-- What you are asked to do --
Write out every entry, unchanged. Skip any picture.

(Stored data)
*** Begin section ***
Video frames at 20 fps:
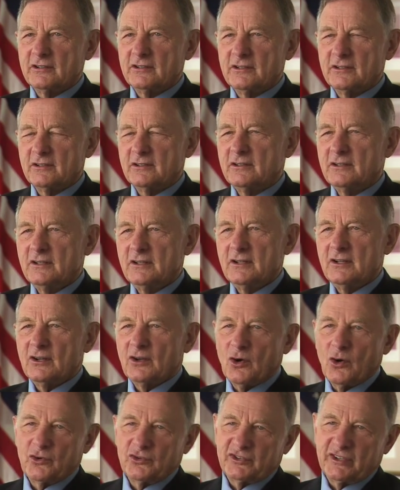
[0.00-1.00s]
and of
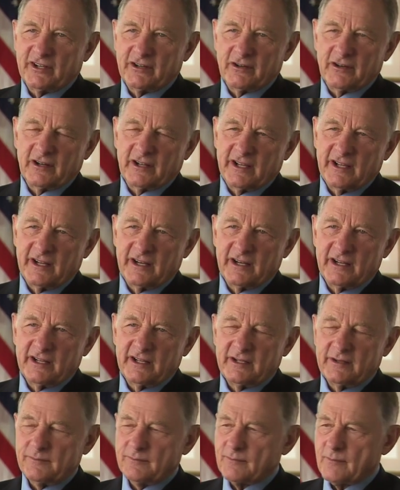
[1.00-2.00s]
course Senator
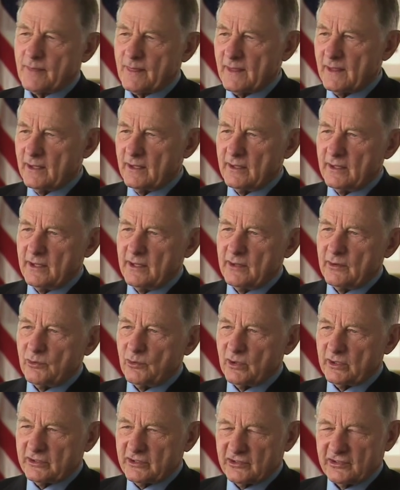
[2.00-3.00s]
Kennedy.
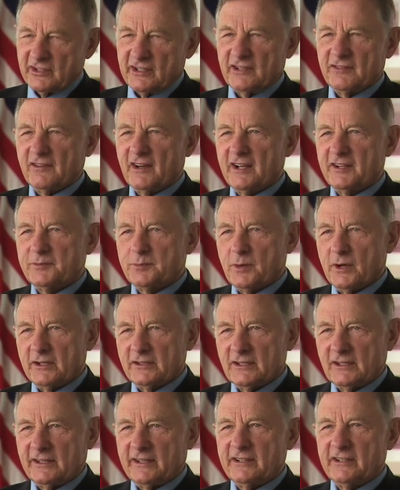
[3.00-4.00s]
Went to see the Vice
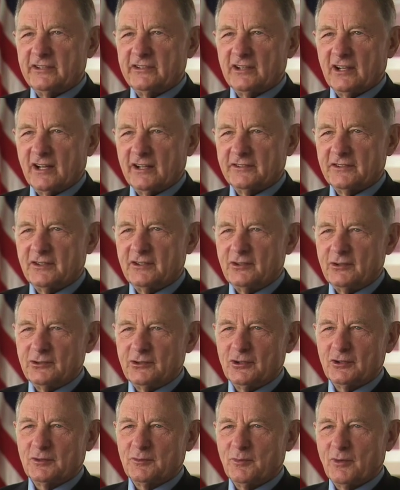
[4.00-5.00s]
President, Lyndon Johnson, who
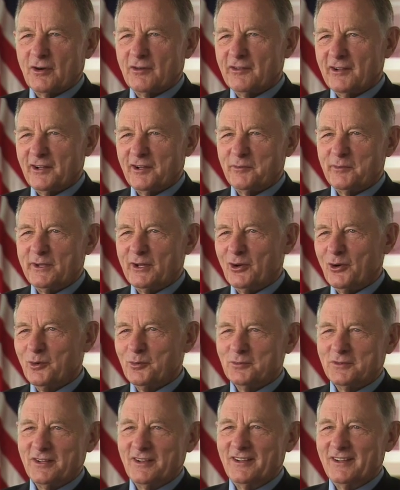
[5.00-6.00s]
took Marvell and me
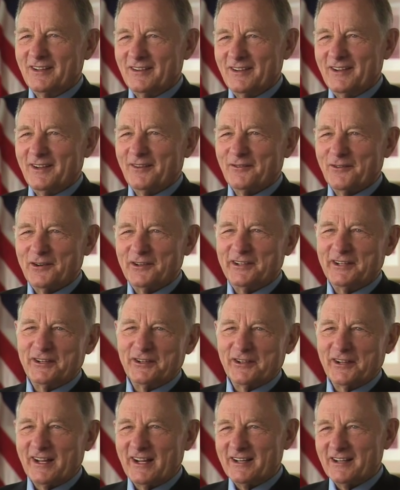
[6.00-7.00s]
home for
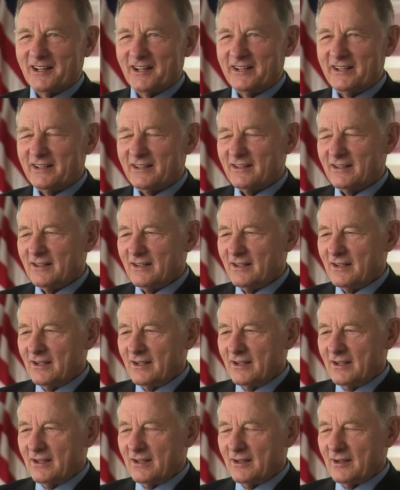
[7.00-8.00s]
dinner that night,
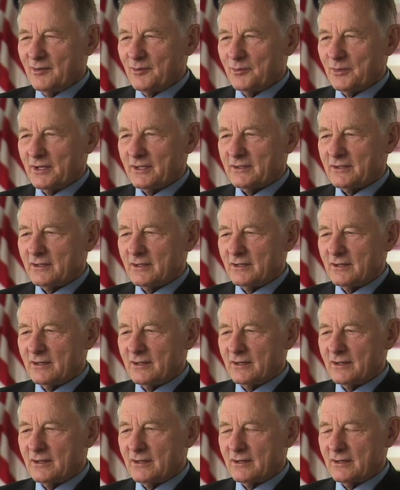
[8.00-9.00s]
but
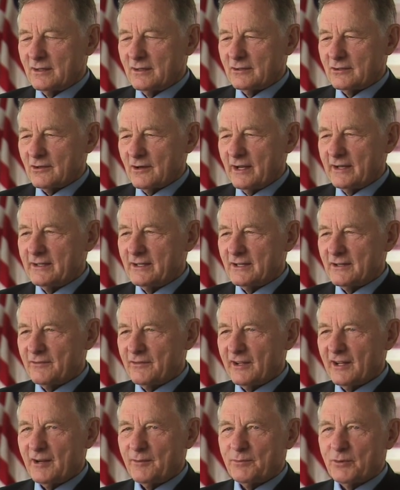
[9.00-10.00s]
tried to
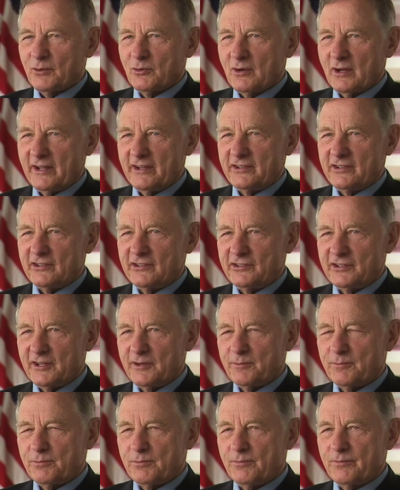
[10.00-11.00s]
develop a
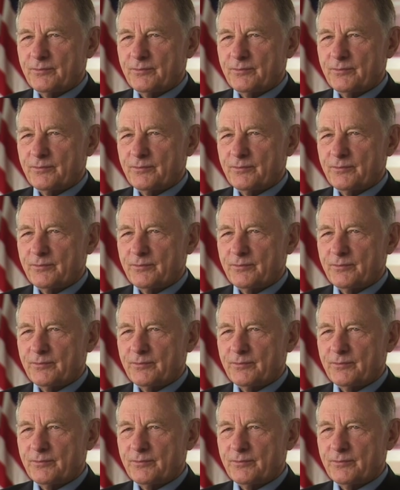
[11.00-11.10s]
relationship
*** End section ***
-- Exercise solution --
Video frames at 20 fps:
[0.00-1.00s]
and of
[1.00-2.00s]
course Senator
[2.00-3.00s]
Kennedy.
[3.00-4.00s]
Went to see the Vice
[4.00-5.00s]
President, Lyndon Johnson, who
[5.00-6.00s]
took Marvell and me
[6.00-7.00s]
home for
[7.00-8.00s]
dinner that night,
[8.00-9.00s]
but
[9.00-10.00s]
tried to
[10.00-11.00s]
develop a
[11.00-11.10s]
relationship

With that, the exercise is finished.